[WHAT TO DO] Reproduce every entry word for word. Drop all pictures from the copy.
[DATA SHOWN Boundary: Start]
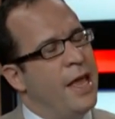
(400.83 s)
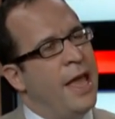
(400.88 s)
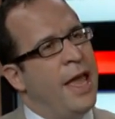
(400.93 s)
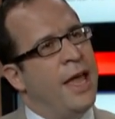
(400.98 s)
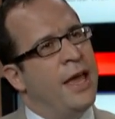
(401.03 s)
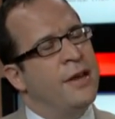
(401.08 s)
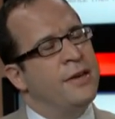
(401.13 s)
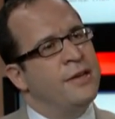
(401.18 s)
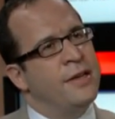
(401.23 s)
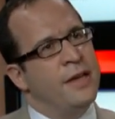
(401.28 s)

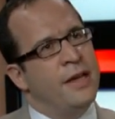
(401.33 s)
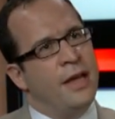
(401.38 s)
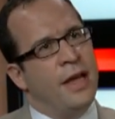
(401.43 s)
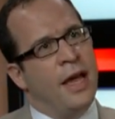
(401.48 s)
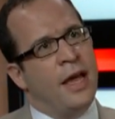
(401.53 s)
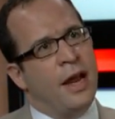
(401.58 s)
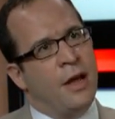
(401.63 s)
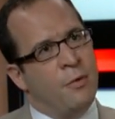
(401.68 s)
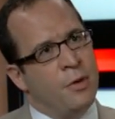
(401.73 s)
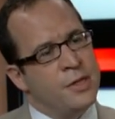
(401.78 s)
And
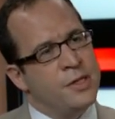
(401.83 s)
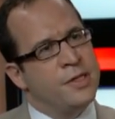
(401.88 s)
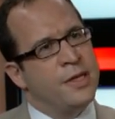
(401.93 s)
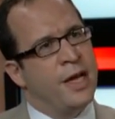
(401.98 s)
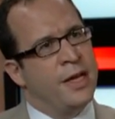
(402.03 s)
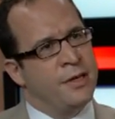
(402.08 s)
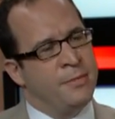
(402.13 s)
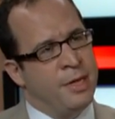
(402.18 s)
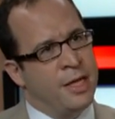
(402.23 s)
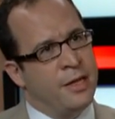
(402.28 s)
I would
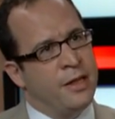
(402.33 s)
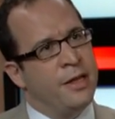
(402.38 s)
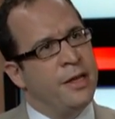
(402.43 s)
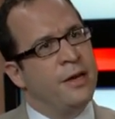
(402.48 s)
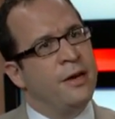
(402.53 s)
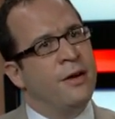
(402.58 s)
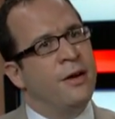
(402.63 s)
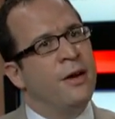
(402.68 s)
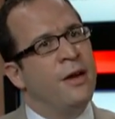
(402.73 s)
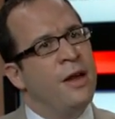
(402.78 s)
say, to be
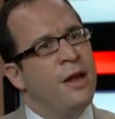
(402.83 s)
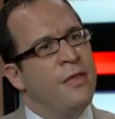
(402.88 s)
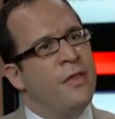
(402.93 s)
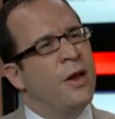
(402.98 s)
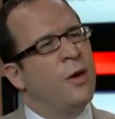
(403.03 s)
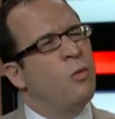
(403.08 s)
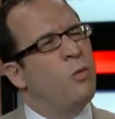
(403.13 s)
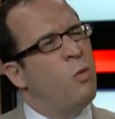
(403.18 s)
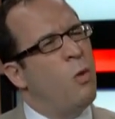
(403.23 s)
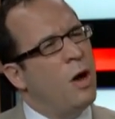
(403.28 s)
clear,
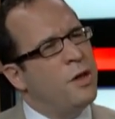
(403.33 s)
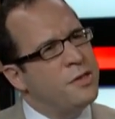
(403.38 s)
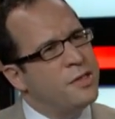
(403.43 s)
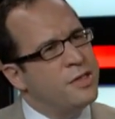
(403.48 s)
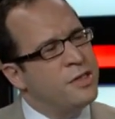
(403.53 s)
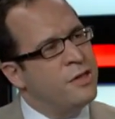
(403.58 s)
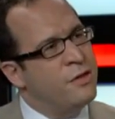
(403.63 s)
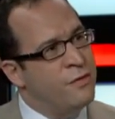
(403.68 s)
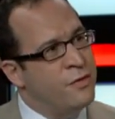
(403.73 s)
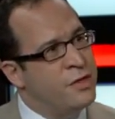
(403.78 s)
that
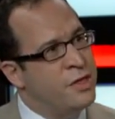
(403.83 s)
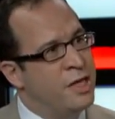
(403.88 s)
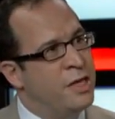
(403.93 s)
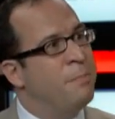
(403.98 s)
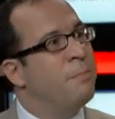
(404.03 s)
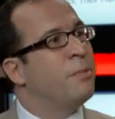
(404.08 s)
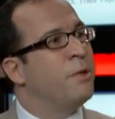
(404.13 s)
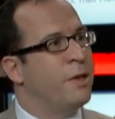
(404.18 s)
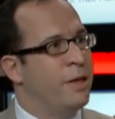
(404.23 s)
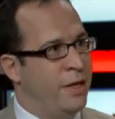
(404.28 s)
once you've
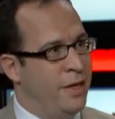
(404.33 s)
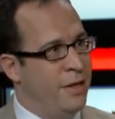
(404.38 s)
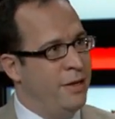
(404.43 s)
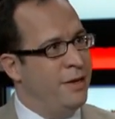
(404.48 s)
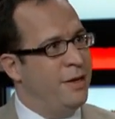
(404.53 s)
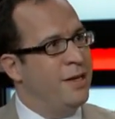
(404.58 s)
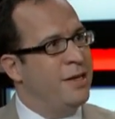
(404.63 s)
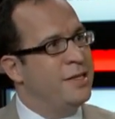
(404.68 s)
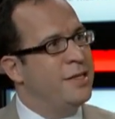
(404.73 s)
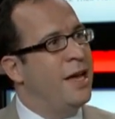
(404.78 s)
deeply
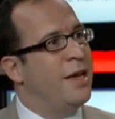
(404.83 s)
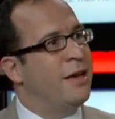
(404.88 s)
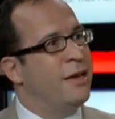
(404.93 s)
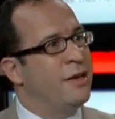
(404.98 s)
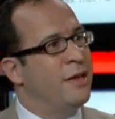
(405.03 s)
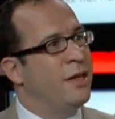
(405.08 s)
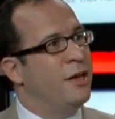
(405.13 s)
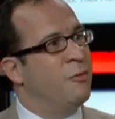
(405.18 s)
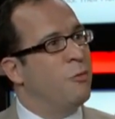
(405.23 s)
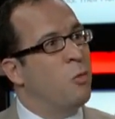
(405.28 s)
taken
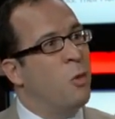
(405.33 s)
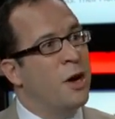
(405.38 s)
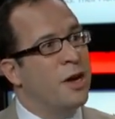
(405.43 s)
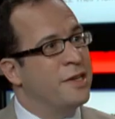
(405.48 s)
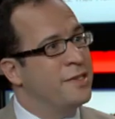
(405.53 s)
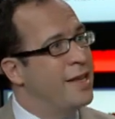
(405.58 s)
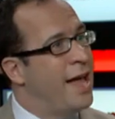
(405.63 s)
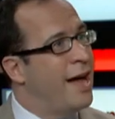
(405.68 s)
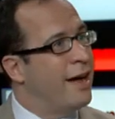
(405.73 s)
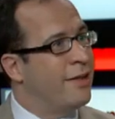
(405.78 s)
in what
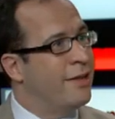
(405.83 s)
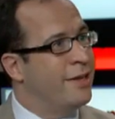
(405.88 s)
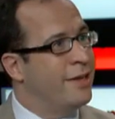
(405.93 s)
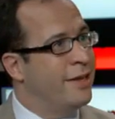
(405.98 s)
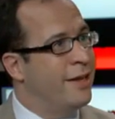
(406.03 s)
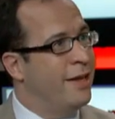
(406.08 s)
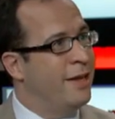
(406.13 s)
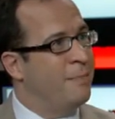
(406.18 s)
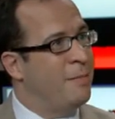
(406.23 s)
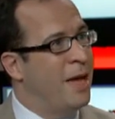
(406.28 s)
exactly
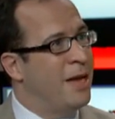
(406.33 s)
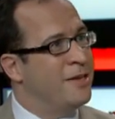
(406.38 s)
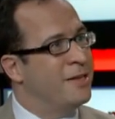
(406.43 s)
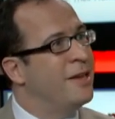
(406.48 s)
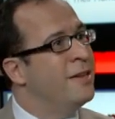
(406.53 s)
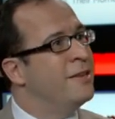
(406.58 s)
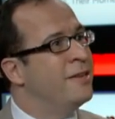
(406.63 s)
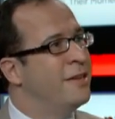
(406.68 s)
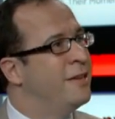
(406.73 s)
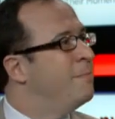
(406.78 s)
King meant
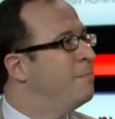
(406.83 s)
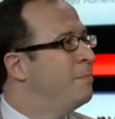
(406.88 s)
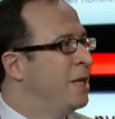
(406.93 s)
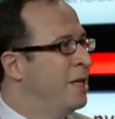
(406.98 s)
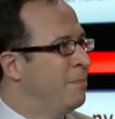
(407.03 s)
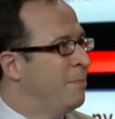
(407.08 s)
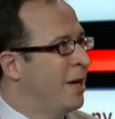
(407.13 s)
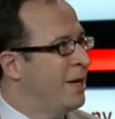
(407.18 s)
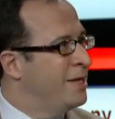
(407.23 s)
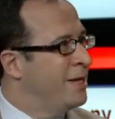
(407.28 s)
and didn't
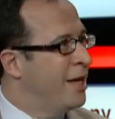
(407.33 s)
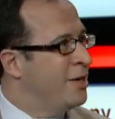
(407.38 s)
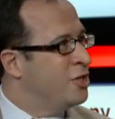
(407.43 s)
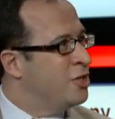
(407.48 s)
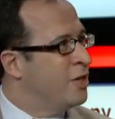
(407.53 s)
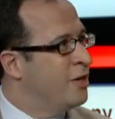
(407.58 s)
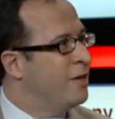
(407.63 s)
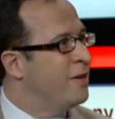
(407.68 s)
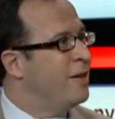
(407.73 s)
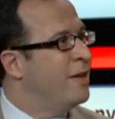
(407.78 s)
mean by
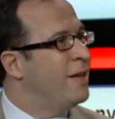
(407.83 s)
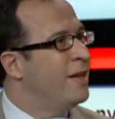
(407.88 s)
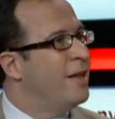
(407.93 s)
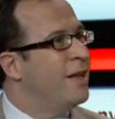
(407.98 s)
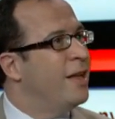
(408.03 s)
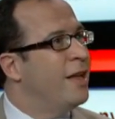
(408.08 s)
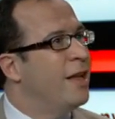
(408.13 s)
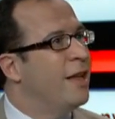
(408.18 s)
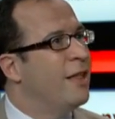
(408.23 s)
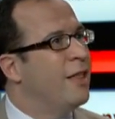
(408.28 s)
tension,
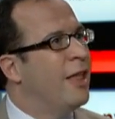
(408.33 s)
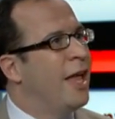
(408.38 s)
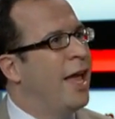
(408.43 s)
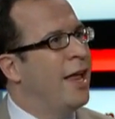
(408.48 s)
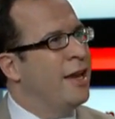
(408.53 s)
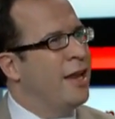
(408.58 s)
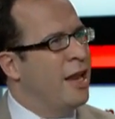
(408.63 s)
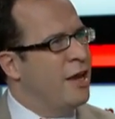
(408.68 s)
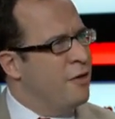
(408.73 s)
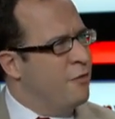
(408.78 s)

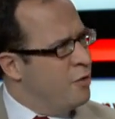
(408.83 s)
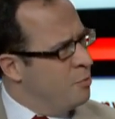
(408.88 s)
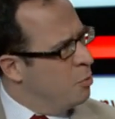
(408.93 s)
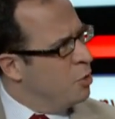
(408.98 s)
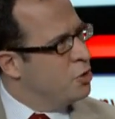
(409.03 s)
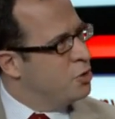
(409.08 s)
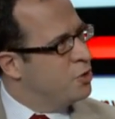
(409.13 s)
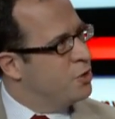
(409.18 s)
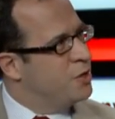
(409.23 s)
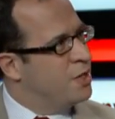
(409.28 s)
and you've
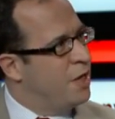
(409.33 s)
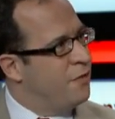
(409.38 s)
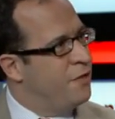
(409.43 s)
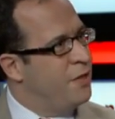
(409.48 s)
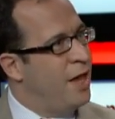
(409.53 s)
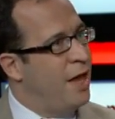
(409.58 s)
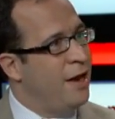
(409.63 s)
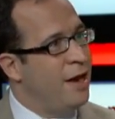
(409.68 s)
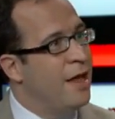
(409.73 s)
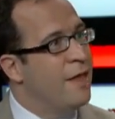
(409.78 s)
immersed yourself in
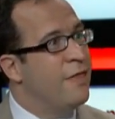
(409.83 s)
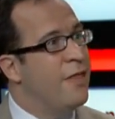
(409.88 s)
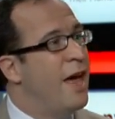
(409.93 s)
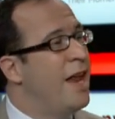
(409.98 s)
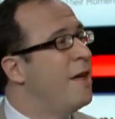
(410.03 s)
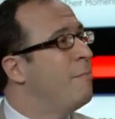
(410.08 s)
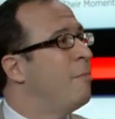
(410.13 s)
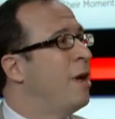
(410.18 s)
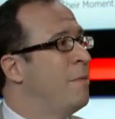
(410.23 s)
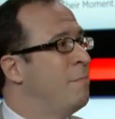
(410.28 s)
that, then
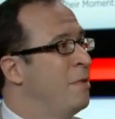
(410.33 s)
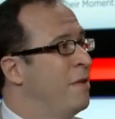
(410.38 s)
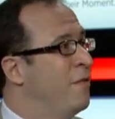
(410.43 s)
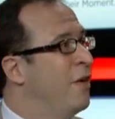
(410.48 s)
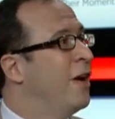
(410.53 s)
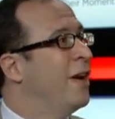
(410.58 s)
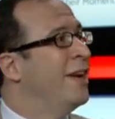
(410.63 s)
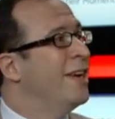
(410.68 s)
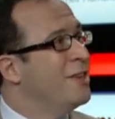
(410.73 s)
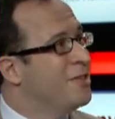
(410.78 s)
it might be
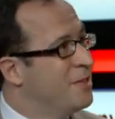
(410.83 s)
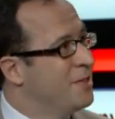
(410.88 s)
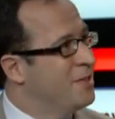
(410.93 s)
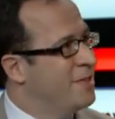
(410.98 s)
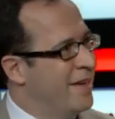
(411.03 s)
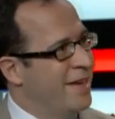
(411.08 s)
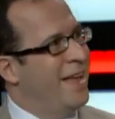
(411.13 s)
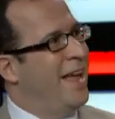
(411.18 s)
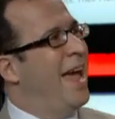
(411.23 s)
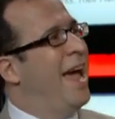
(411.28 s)
very
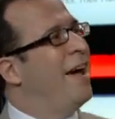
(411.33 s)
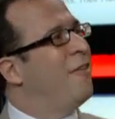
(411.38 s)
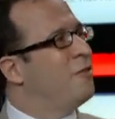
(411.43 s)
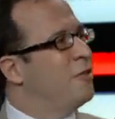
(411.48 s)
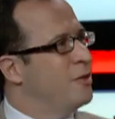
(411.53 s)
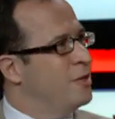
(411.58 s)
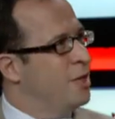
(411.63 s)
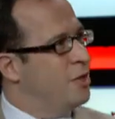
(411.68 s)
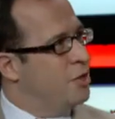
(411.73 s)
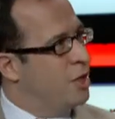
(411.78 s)
interesting
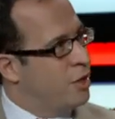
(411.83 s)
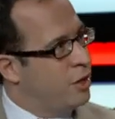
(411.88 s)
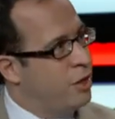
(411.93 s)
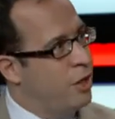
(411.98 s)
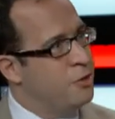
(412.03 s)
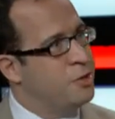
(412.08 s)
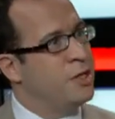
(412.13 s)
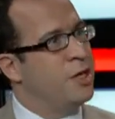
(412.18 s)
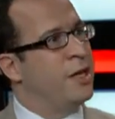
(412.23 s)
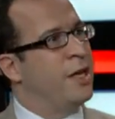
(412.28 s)
after such a
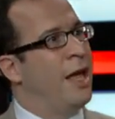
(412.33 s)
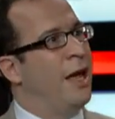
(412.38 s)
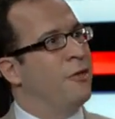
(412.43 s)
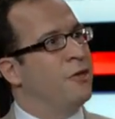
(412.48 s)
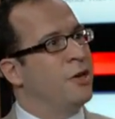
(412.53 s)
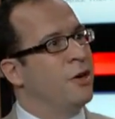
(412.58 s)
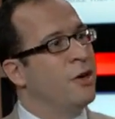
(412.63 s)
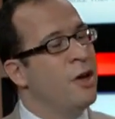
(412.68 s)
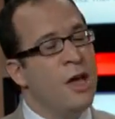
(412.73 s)
close encounter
[DATA SHOWN Boundary: End]
[SOLUTION FOR THIS EXERCISE]
(400.83 s)
(400.88 s)
(400.93 s)
(400.98 s)
(401.03 s)
(401.08 s)
(401.13 s)
(401.18 s)
(401.23 s)
(401.28 s)

(401.33 s)
(401.38 s)
(401.43 s)
(401.48 s)
(401.53 s)
(401.58 s)
(401.63 s)
(401.68 s)
(401.73 s)
(401.78 s)
And
(401.83 s)
(401.88 s)
(401.93 s)
(401.98 s)
(402.03 s)
(402.08 s)
(402.13 s)
(402.18 s)
(402.23 s)
(402.28 s)
I would
(402.33 s)
(402.38 s)
(402.43 s)
(402.48 s)
(402.53 s)
(402.58 s)
(402.63 s)
(402.68 s)
(402.73 s)
(402.78 s)
say, to be
(402.83 s)
(402.88 s)
(402.93 s)
(402.98 s)
(403.03 s)
(403.08 s)
(403.13 s)
(403.18 s)
(403.23 s)
(403.28 s)
clear,
(403.33 s)
(403.38 s)
(403.43 s)
(403.48 s)
(403.53 s)
(403.58 s)
(403.63 s)
(403.68 s)
(403.73 s)
(403.78 s)
that
(403.83 s)
(403.88 s)
(403.93 s)
(403.98 s)
(404.03 s)
(404.08 s)
(404.13 s)
(404.18 s)
(404.23 s)
(404.28 s)
once you've
(404.33 s)
(404.38 s)
(404.43 s)
(404.48 s)
(404.53 s)
(404.58 s)
(404.63 s)
(404.68 s)
(404.73 s)
(404.78 s)
deeply
(404.83 s)
(404.88 s)
(404.93 s)
(404.98 s)
(405.03 s)
(405.08 s)
(405.13 s)
(405.18 s)
(405.23 s)
(405.28 s)
taken
(405.33 s)
(405.38 s)
(405.43 s)
(405.48 s)
(405.53 s)
(405.58 s)
(405.63 s)
(405.68 s)
(405.73 s)
(405.78 s)
in what
(405.83 s)
(405.88 s)
(405.93 s)
(405.98 s)
(406.03 s)
(406.08 s)
(406.13 s)
(406.18 s)
(406.23 s)
(406.28 s)
exactly
(406.33 s)
(406.38 s)
(406.43 s)
(406.48 s)
(406.53 s)
(406.58 s)
(406.63 s)
(406.68 s)
(406.73 s)
(406.78 s)
King meant
(406.83 s)
(406.88 s)
(406.93 s)
(406.98 s)
(407.03 s)
(407.08 s)
(407.13 s)
(407.18 s)
(407.23 s)
(407.28 s)
and didn't
(407.33 s)
(407.38 s)
(407.43 s)
(407.48 s)
(407.53 s)
(407.58 s)
(407.63 s)
(407.68 s)
(407.73 s)
(407.78 s)
mean by
(407.83 s)
(407.88 s)
(407.93 s)
(407.98 s)
(408.03 s)
(408.08 s)
(408.13 s)
(408.18 s)
(408.23 s)
(408.28 s)
tension,
(408.33 s)
(408.38 s)
(408.43 s)
(408.48 s)
(408.53 s)
(408.58 s)
(408.63 s)
(408.68 s)
(408.73 s)
(408.78 s)

(408.83 s)
(408.88 s)
(408.93 s)
(408.98 s)
(409.03 s)
(409.08 s)
(409.13 s)
(409.18 s)
(409.23 s)
(409.28 s)
and you've
(409.33 s)
(409.38 s)
(409.43 s)
(409.48 s)
(409.53 s)
(409.58 s)
(409.63 s)
(409.68 s)
(409.73 s)
(409.78 s)
immersed yourself in
(409.83 s)
(409.88 s)
(409.93 s)
(409.98 s)
(410.03 s)
(410.08 s)
(410.13 s)
(410.18 s)
(410.23 s)
(410.28 s)
that, then
(410.33 s)
(410.38 s)
(410.43 s)
(410.48 s)
(410.53 s)
(410.58 s)
(410.63 s)
(410.68 s)
(410.73 s)
(410.78 s)
it might be
(410.83 s)
(410.88 s)
(410.93 s)
(410.98 s)
(411.03 s)
(411.08 s)
(411.13 s)
(411.18 s)
(411.23 s)
(411.28 s)
very
(411.33 s)
(411.38 s)
(411.43 s)
(411.48 s)
(411.53 s)
(411.58 s)
(411.63 s)
(411.68 s)
(411.73 s)
(411.78 s)
interesting
(411.83 s)
(411.88 s)
(411.93 s)
(411.98 s)
(412.03 s)
(412.08 s)
(412.13 s)
(412.18 s)
(412.23 s)
(412.28 s)
after such a
(412.33 s)
(412.38 s)
(412.43 s)
(412.48 s)
(412.53 s)
(412.58 s)
(412.63 s)
(412.68 s)
(412.73 s)
close encounter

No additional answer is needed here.